Las promesas de libertad de la revolución cubana se quebraron cuando el régimen decidió no celebrar elecciones generales arguyendo que la corrupción había prosperado en los gobiernos anteriores. 

Sin duda, la noticia de la semana ha sido la muerte de Fidel Castro, líder de la revolución cubana. Digo bien, la noticia de la semana, porque, para noticia del año, anda en disputa con el Brexit y la victoria de Trump. No obstante, la muerte de Castro ha recuperado para los medios el episodio histórico de la revolución cubana, sus luces y sus sombras, sobre las cuales creo oportuno realizar esta reflexión.

Todas las revoluciones tienen algo de épica romántica: romper con lo establecido, con la tradición, con aquello que nos oprime en lo más profundo de nuestro ser. El sentido de la revolución no es otro que operar un cambio fundamental. Por tanto, las revoluciones no pretenden derrocar y sustituir a un gobierno sin más, sino a todo un sistema de gobierno. Ahora bien, no hay dos revoluciones iguales. Cada una tiene su conjunto de factores políticos, sociales y culturales que la hace única y que convierte al propio concepto de revolución en algo discutible.

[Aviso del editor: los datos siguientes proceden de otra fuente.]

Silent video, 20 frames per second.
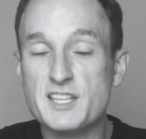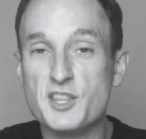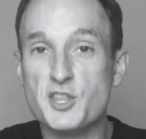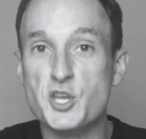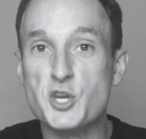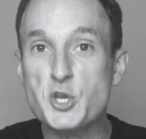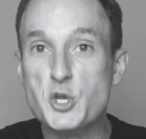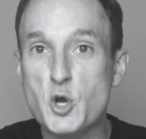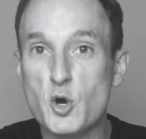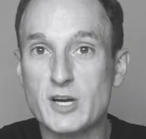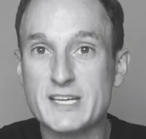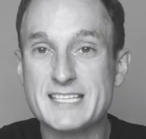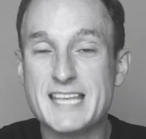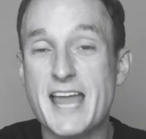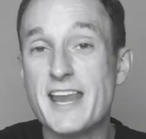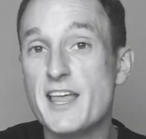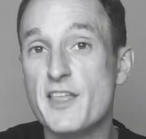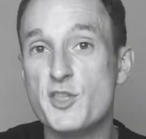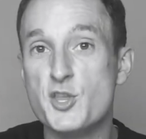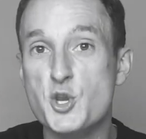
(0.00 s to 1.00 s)
the New York
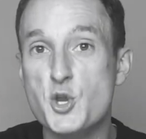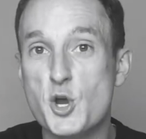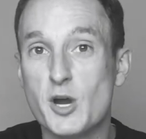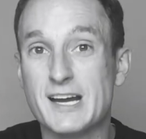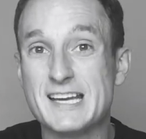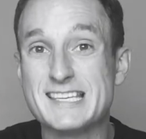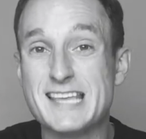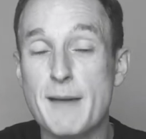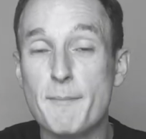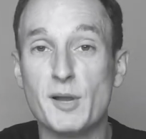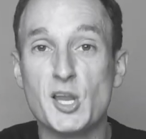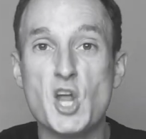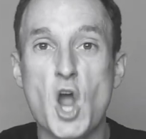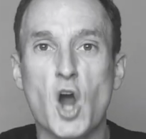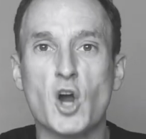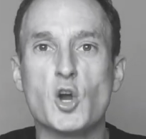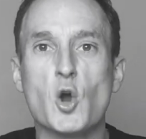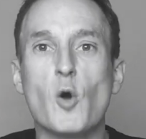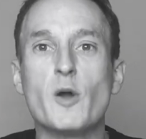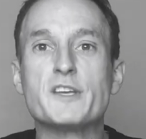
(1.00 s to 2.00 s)
Senate and New York Assembly
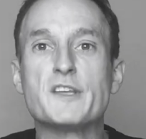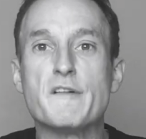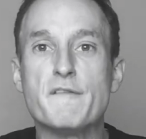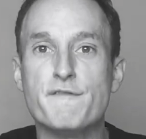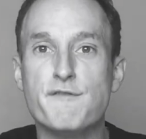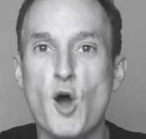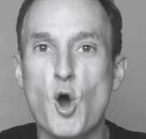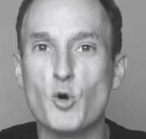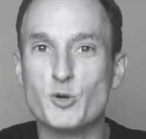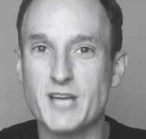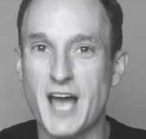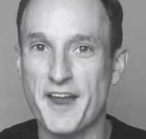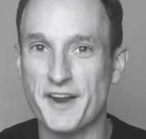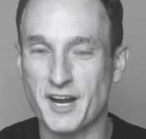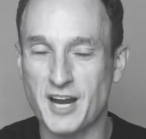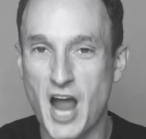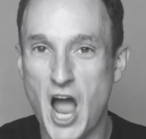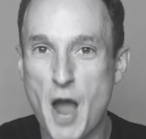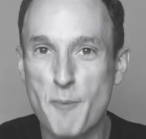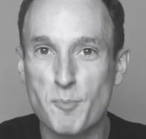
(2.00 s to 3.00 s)
are going to vote on a
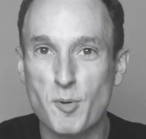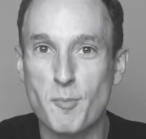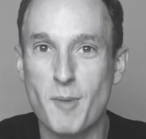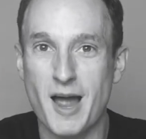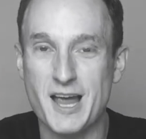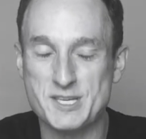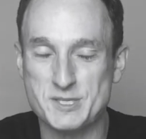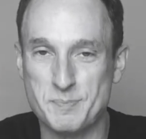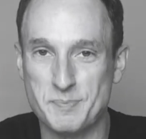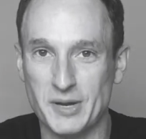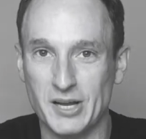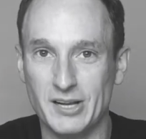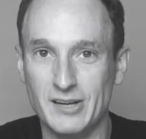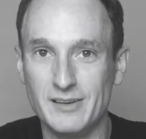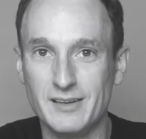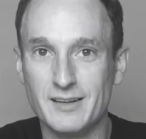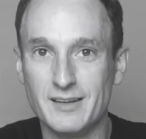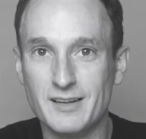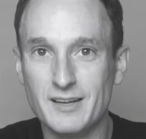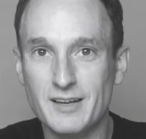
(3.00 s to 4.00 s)
compromise bill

La figura de Fidel Castro y su revolución, a la que hay que sumar su gran icono, Ernesto 'Che' Guevara, ha fascinado desde sus inicios a una parte de la izquierda mundial (la marxista en particular, pero no exclusivamente), con especial relevancia en América Latina. La revolución, que pronto abandonó la senda democrática para adentrarse en la del socialismo real (comunismo), ha alcanzado dos grandes logros: la implantación de los sistemas universales de educación y sanidad. Y no se sabe cómo, esa mezcla de épica revolucionaria, antiimperialismo y estado del bienestar, aún hoy, sigue encandilando y sirviendo de justificación al régimen cubano surgido de la revolución.

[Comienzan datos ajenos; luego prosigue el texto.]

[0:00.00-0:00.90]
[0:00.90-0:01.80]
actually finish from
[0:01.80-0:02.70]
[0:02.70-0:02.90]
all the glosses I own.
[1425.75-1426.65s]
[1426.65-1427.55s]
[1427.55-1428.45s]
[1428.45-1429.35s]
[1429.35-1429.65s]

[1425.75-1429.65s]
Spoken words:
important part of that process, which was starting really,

Pero, en mi opinión, el valor de la libertad es superior a cualquier otro. Sin la libertad para poder expresar nuestro pensamiento por cualquier medio, para formar grupos de afines con los que compartir las propias ideas y para optar a los puestos de representación política en igualdad de oportunidades, no nos queda más que despotismo ilustrado. También en nuestra vieja Europa hemos sido capaces de montar estados del bienestar sin renunciar por ello a las libertades civiles y políticas.

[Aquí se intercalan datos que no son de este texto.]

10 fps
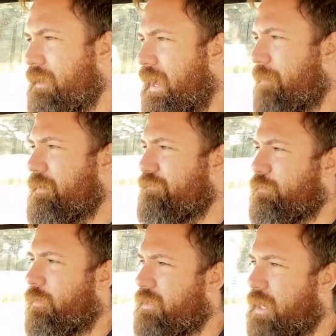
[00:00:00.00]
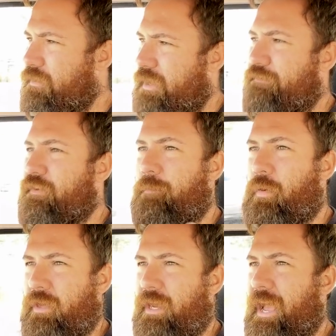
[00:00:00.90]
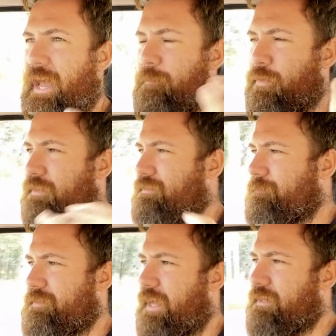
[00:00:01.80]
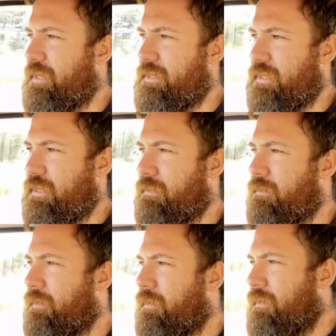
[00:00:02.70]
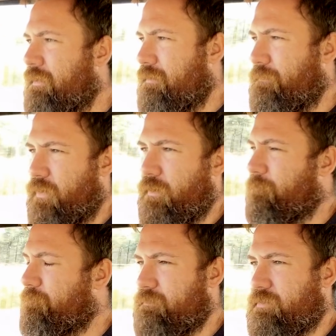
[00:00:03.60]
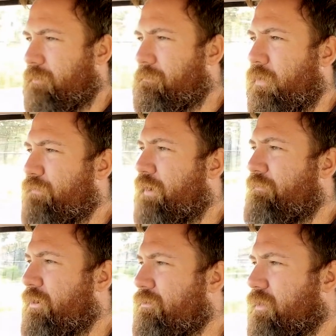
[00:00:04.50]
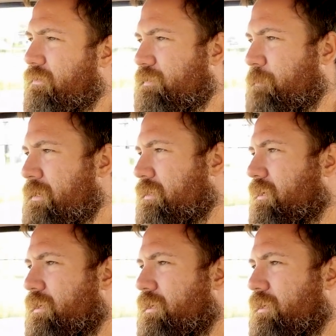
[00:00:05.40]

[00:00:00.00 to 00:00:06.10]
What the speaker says: But if you want to go to the effort of pulling it out and putting some sound deadening in for a sort of $400 or $500 spend, you can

La verdad es que, lo que empieza siendo un sueño revolucionario, suele terminar convertido en una pesadilla. Como en el cuadro de Francisco de Goya Saturno devorando a sus hijos, las revoluciones suelen devorar a los suyos. Para defender la propia revolución, se llega a aplastar todo atisbo de crítica, aunque esta no busque la caída de los que ocupan el poder, sino la mejora de las cosas. Las promesas de libertad de la revolución cubana se quebraron cuando el régimen decidió no celebrar elecciones generales arguyendo que la corrupción había prosperado en los gobiernos anteriores. En este asunto, Castro emuló a Lenin, quien ya había escrito en El Estado y la revolución que las elecciones solo sirven para decidir qué miembros de la clase dominante reprimirá y aplastará al pueblo por medio del parlamento. Está claro que eso es superfluo en un régimen comunista. En este tipo de régimen, no hace falta elegir a los represores. Ya están seleccionados desde el principio.

Hoy, según el filósofo Byung-Chun Han, las revoluciones ya no son posibles porque el poder estabilizador del sistema neoliberal imperante ya no es represor, sino seductor. Quizás tenga razón. Quizás ya no son posibles revoluciones de un alcance emancipador global en nuestro mundo occidental. Pero eso no quita que siga habiendo causas por las cuales merece la pena luchar. Revoluciones habrán de venir, pero como gestos de disconformidad personal con los abusos de poder y las injusticias.